### [Collected data entries]
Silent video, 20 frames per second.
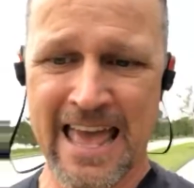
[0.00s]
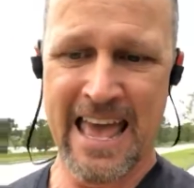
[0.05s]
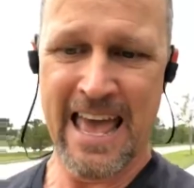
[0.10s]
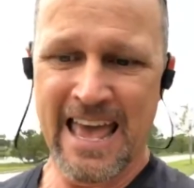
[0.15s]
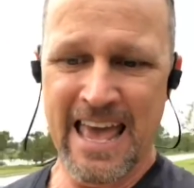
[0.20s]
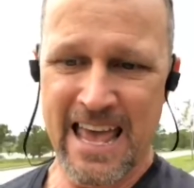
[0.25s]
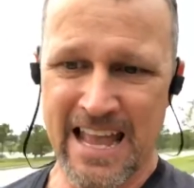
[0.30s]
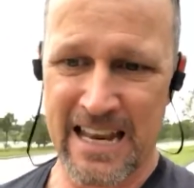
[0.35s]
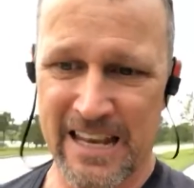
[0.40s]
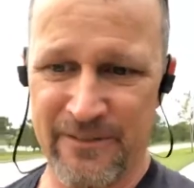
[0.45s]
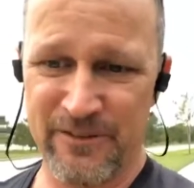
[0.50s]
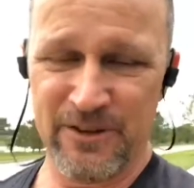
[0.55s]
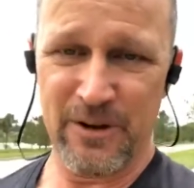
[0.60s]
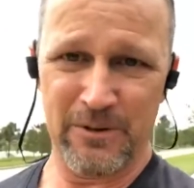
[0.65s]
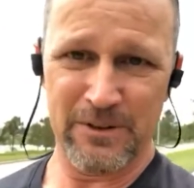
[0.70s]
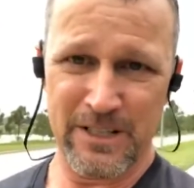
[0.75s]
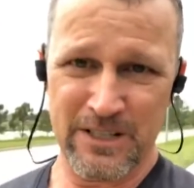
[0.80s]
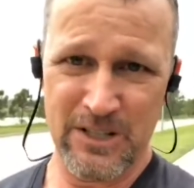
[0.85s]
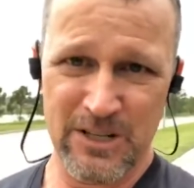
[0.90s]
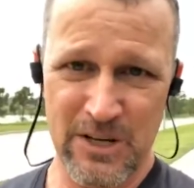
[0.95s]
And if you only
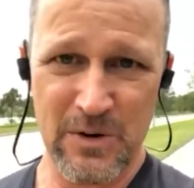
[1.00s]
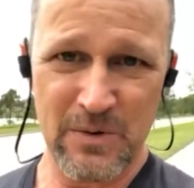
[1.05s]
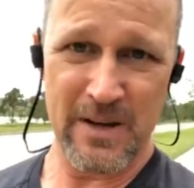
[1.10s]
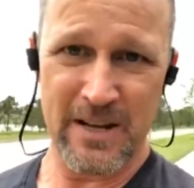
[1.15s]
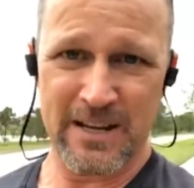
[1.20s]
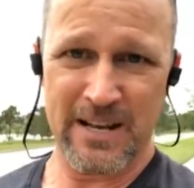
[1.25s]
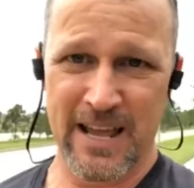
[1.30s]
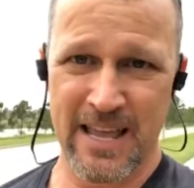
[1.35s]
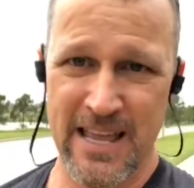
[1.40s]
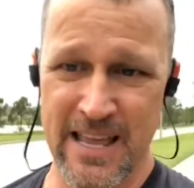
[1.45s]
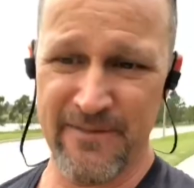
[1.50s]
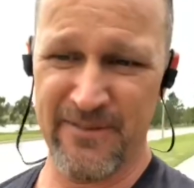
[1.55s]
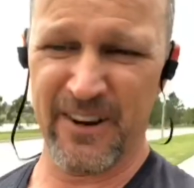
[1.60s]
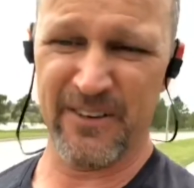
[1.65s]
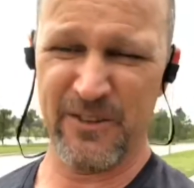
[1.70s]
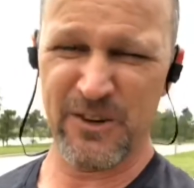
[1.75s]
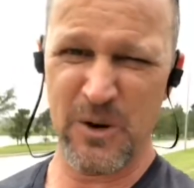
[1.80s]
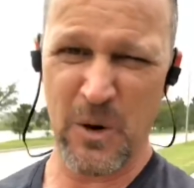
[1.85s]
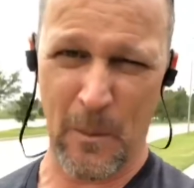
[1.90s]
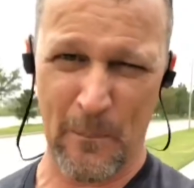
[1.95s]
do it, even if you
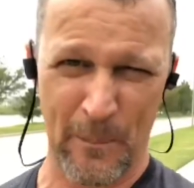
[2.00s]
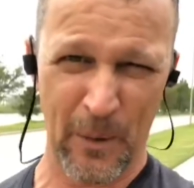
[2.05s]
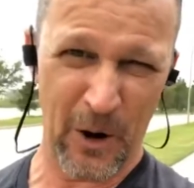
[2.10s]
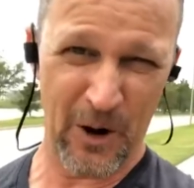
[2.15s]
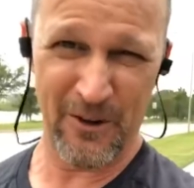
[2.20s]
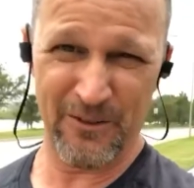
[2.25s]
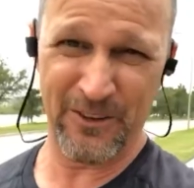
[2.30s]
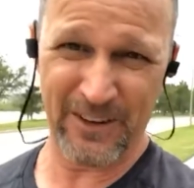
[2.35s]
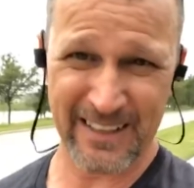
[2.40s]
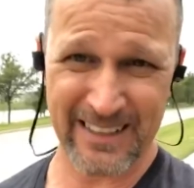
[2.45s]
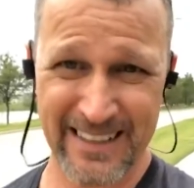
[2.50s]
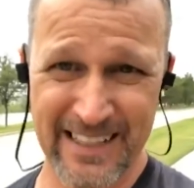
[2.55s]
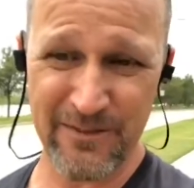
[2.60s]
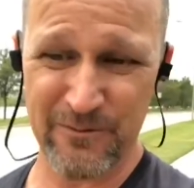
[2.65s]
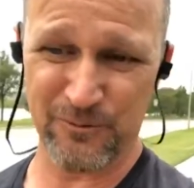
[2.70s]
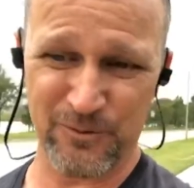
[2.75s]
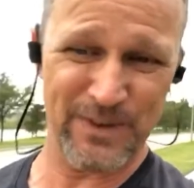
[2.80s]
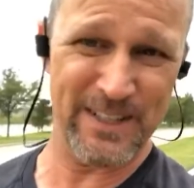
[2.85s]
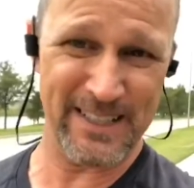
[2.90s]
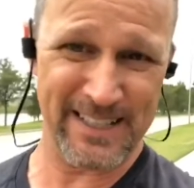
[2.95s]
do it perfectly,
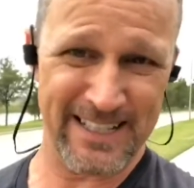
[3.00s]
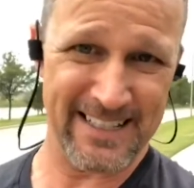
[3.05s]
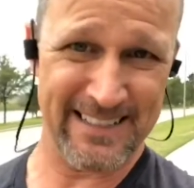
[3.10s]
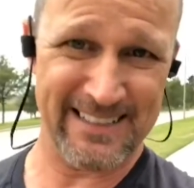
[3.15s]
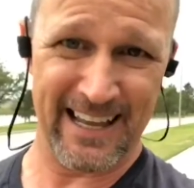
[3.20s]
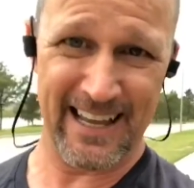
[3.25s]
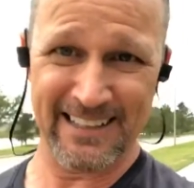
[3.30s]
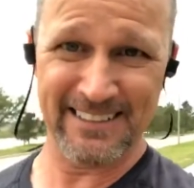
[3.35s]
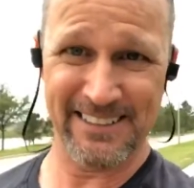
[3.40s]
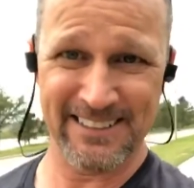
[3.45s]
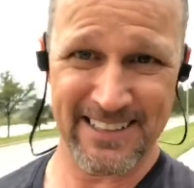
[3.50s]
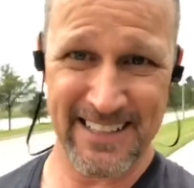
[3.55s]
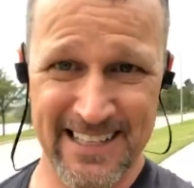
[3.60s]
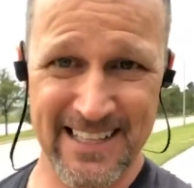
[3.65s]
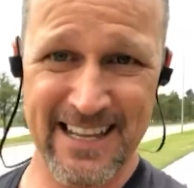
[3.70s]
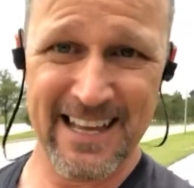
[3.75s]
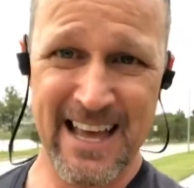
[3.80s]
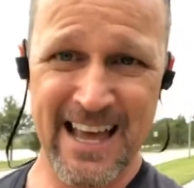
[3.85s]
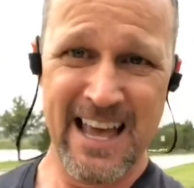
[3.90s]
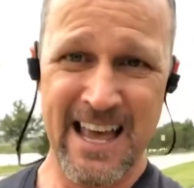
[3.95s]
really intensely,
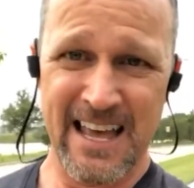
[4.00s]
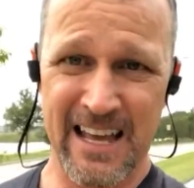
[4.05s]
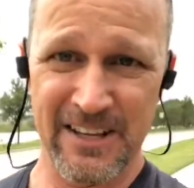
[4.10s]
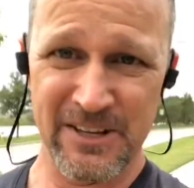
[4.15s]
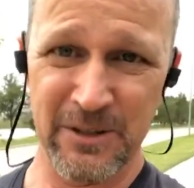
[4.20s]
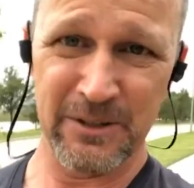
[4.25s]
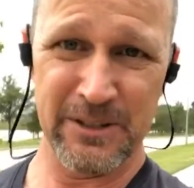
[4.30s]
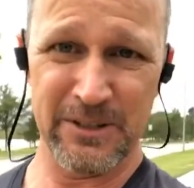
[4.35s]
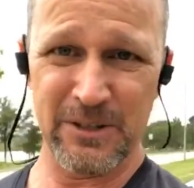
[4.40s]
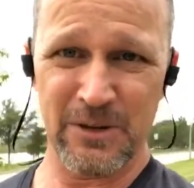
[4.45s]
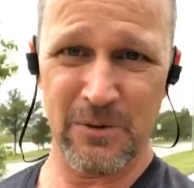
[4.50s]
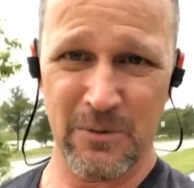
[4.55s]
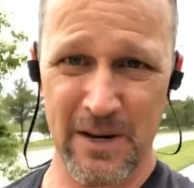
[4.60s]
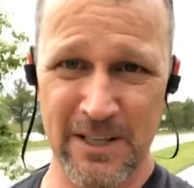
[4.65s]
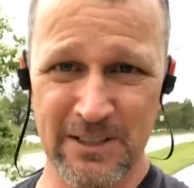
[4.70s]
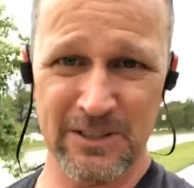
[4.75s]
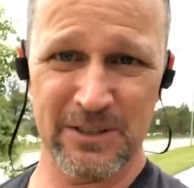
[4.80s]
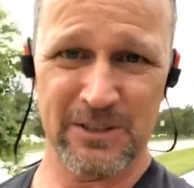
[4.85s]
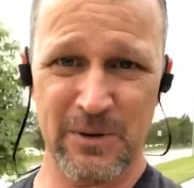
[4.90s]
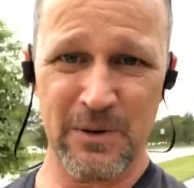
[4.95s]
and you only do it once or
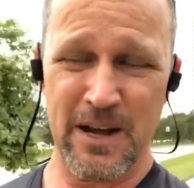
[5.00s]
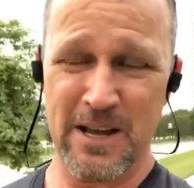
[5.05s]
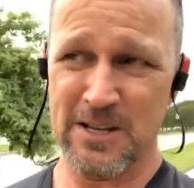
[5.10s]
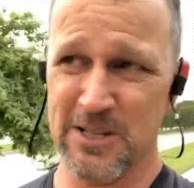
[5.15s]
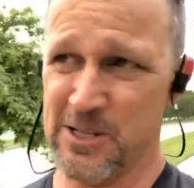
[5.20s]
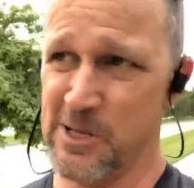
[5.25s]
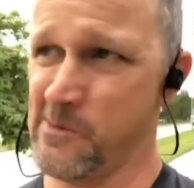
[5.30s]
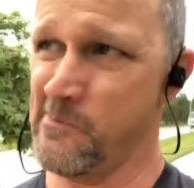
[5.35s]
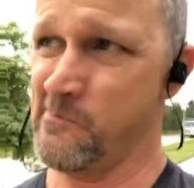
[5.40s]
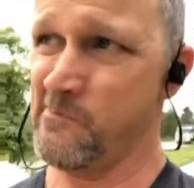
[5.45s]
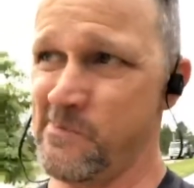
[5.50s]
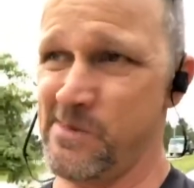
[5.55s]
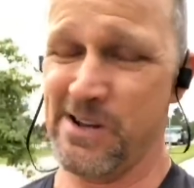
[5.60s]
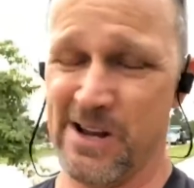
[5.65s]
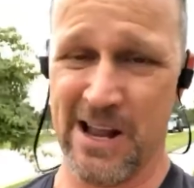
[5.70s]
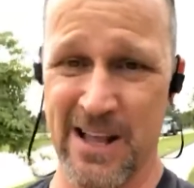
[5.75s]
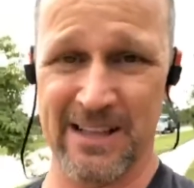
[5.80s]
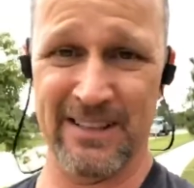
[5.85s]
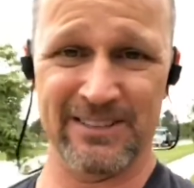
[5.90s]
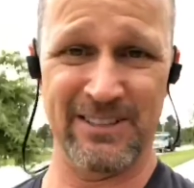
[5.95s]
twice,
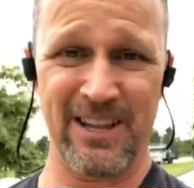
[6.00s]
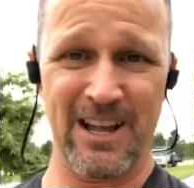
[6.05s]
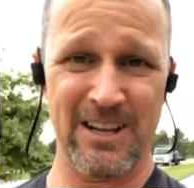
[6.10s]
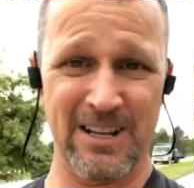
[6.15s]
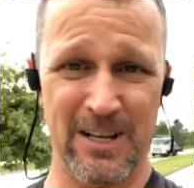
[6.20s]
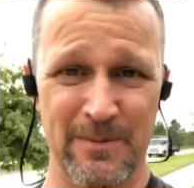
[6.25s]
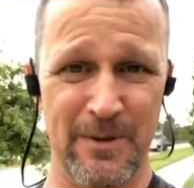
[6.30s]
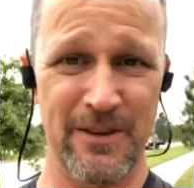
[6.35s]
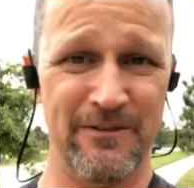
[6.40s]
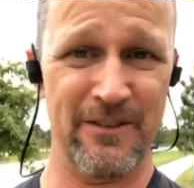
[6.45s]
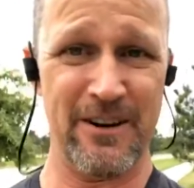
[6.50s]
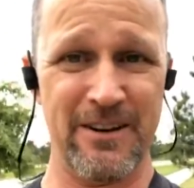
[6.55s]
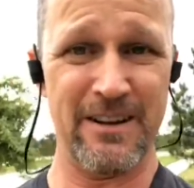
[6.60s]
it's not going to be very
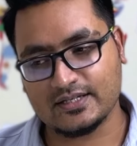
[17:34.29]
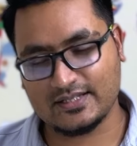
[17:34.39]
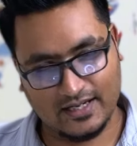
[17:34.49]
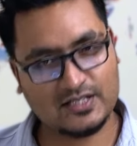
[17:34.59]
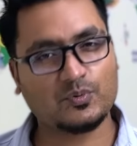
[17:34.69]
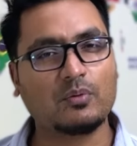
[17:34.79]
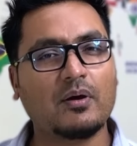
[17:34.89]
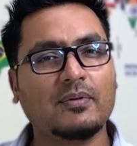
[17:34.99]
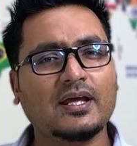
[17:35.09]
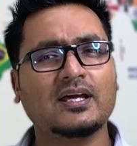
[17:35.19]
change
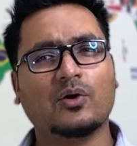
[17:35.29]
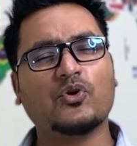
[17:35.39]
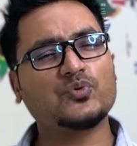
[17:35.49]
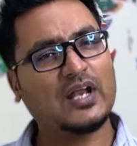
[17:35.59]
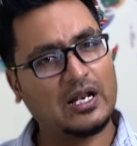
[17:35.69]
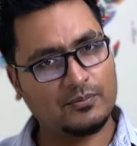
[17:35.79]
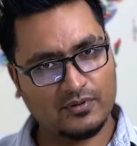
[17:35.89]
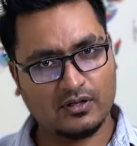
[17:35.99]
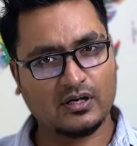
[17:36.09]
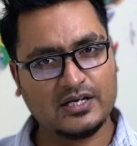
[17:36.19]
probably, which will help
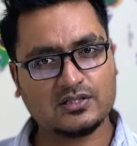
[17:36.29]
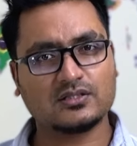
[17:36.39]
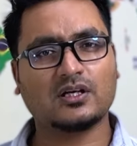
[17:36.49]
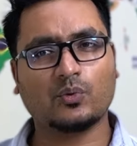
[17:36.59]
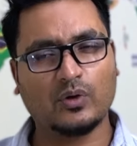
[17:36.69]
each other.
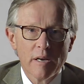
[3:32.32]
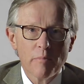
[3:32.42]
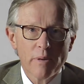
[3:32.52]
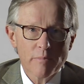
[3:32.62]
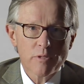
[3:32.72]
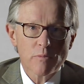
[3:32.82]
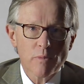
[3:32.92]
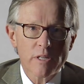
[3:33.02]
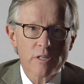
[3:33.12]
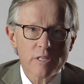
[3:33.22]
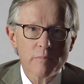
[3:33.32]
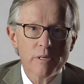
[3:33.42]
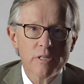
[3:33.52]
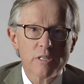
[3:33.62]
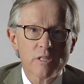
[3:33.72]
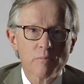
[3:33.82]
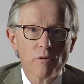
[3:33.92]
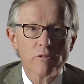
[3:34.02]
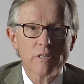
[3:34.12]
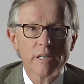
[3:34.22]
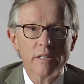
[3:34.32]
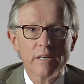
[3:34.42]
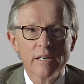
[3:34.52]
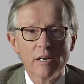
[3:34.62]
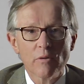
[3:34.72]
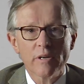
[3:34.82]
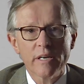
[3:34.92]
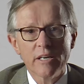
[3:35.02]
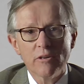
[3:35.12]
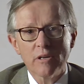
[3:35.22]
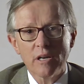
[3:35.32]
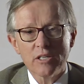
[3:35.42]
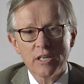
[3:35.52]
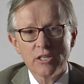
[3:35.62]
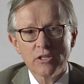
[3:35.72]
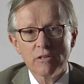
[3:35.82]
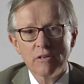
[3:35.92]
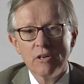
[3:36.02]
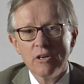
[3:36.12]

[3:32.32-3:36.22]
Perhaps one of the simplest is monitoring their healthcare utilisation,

### [TASK DESCRIPTION]
Return each entry exactly as it stands above, apart from any images.

### [TASK SOLUTION]
Silent video, 20 frames per second.
[0.00s]
[0.05s]
[0.10s]
[0.15s]
[0.20s]
[0.25s]
[0.30s]
[0.35s]
[0.40s]
[0.45s]
[0.50s]
[0.55s]
[0.60s]
[0.65s]
[0.70s]
[0.75s]
[0.80s]
[0.85s]
[0.90s]
[0.95s]
And if you only
[1.00s]
[1.05s]
[1.10s]
[1.15s]
[1.20s]
[1.25s]
[1.30s]
[1.35s]
[1.40s]
[1.45s]
[1.50s]
[1.55s]
[1.60s]
[1.65s]
[1.70s]
[1.75s]
[1.80s]
[1.85s]
[1.90s]
[1.95s]
do it, even if you
[2.00s]
[2.05s]
[2.10s]
[2.15s]
[2.20s]
[2.25s]
[2.30s]
[2.35s]
[2.40s]
[2.45s]
[2.50s]
[2.55s]
[2.60s]
[2.65s]
[2.70s]
[2.75s]
[2.80s]
[2.85s]
[2.90s]
[2.95s]
do it perfectly,
[3.00s]
[3.05s]
[3.10s]
[3.15s]
[3.20s]
[3.25s]
[3.30s]
[3.35s]
[3.40s]
[3.45s]
[3.50s]
[3.55s]
[3.60s]
[3.65s]
[3.70s]
[3.75s]
[3.80s]
[3.85s]
[3.90s]
[3.95s]
really intensely,
[4.00s]
[4.05s]
[4.10s]
[4.15s]
[4.20s]
[4.25s]
[4.30s]
[4.35s]
[4.40s]
[4.45s]
[4.50s]
[4.55s]
[4.60s]
[4.65s]
[4.70s]
[4.75s]
[4.80s]
[4.85s]
[4.90s]
[4.95s]
and you only do it once or
[5.00s]
[5.05s]
[5.10s]
[5.15s]
[5.20s]
[5.25s]
[5.30s]
[5.35s]
[5.40s]
[5.45s]
[5.50s]
[5.55s]
[5.60s]
[5.65s]
[5.70s]
[5.75s]
[5.80s]
[5.85s]
[5.90s]
[5.95s]
twice,
[6.00s]
[6.05s]
[6.10s]
[6.15s]
[6.20s]
[6.25s]
[6.30s]
[6.35s]
[6.40s]
[6.45s]
[6.50s]
[6.55s]
[6.60s]
it's not going to be very
[17:34.29]
[17:34.39]
[17:34.49]
[17:34.59]
[17:34.69]
[17:34.79]
[17:34.89]
[17:34.99]
[17:35.09]
[17:35.19]
change
[17:35.29]
[17:35.39]
[17:35.49]
[17:35.59]
[17:35.69]
[17:35.79]
[17:35.89]
[17:35.99]
[17:36.09]
[17:36.19]
probably, which will help
[17:36.29]
[17:36.39]
[17:36.49]
[17:36.59]
[17:36.69]
each other.
[3:32.32]
[3:32.42]
[3:32.52]
[3:32.62]
[3:32.72]
[3:32.82]
[3:32.92]
[3:33.02]
[3:33.12]
[3:33.22]
[3:33.32]
[3:33.42]
[3:33.52]
[3:33.62]
[3:33.72]
[3:33.82]
[3:33.92]
[3:34.02]
[3:34.12]
[3:34.22]
[3:34.32]
[3:34.42]
[3:34.52]
[3:34.62]
[3:34.72]
[3:34.82]
[3:34.92]
[3:35.02]
[3:35.12]
[3:35.22]
[3:35.32]
[3:35.42]
[3:35.52]
[3:35.62]
[3:35.72]
[3:35.82]
[3:35.92]
[3:36.02]
[3:36.12]

[3:32.32-3:36.22]
Perhaps one of the simplest is monitoring their healthcare utilisation,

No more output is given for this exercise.